▶ _YOUR GOAL_: Make an exact copy of the records, with the pictures left out.

Start of STUDY MATERIAL

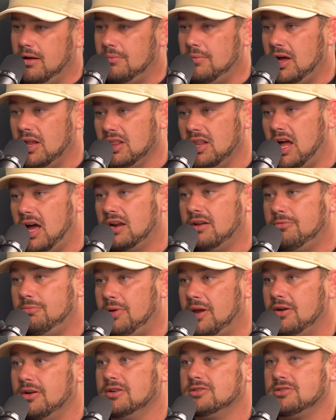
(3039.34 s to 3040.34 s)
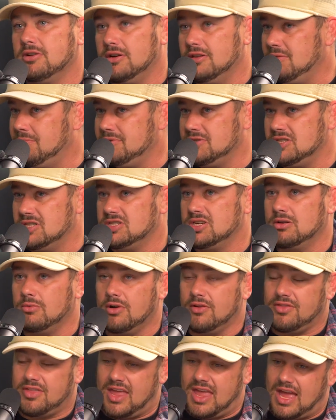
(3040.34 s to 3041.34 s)
a lot of parents are in the
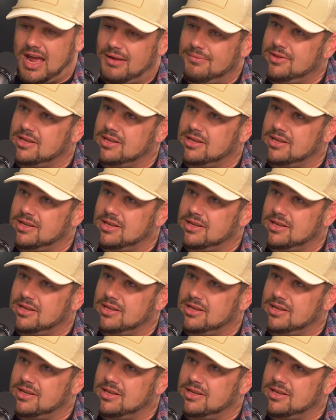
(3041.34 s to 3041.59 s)
position where they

End of STUDY MATERIAL

▶ _ANSWER AREA_:
(3039.34 s to 3040.34 s)
(3040.34 s to 3041.34 s)
a lot of parents are in the
(3041.34 s to 3041.59 s)
position where they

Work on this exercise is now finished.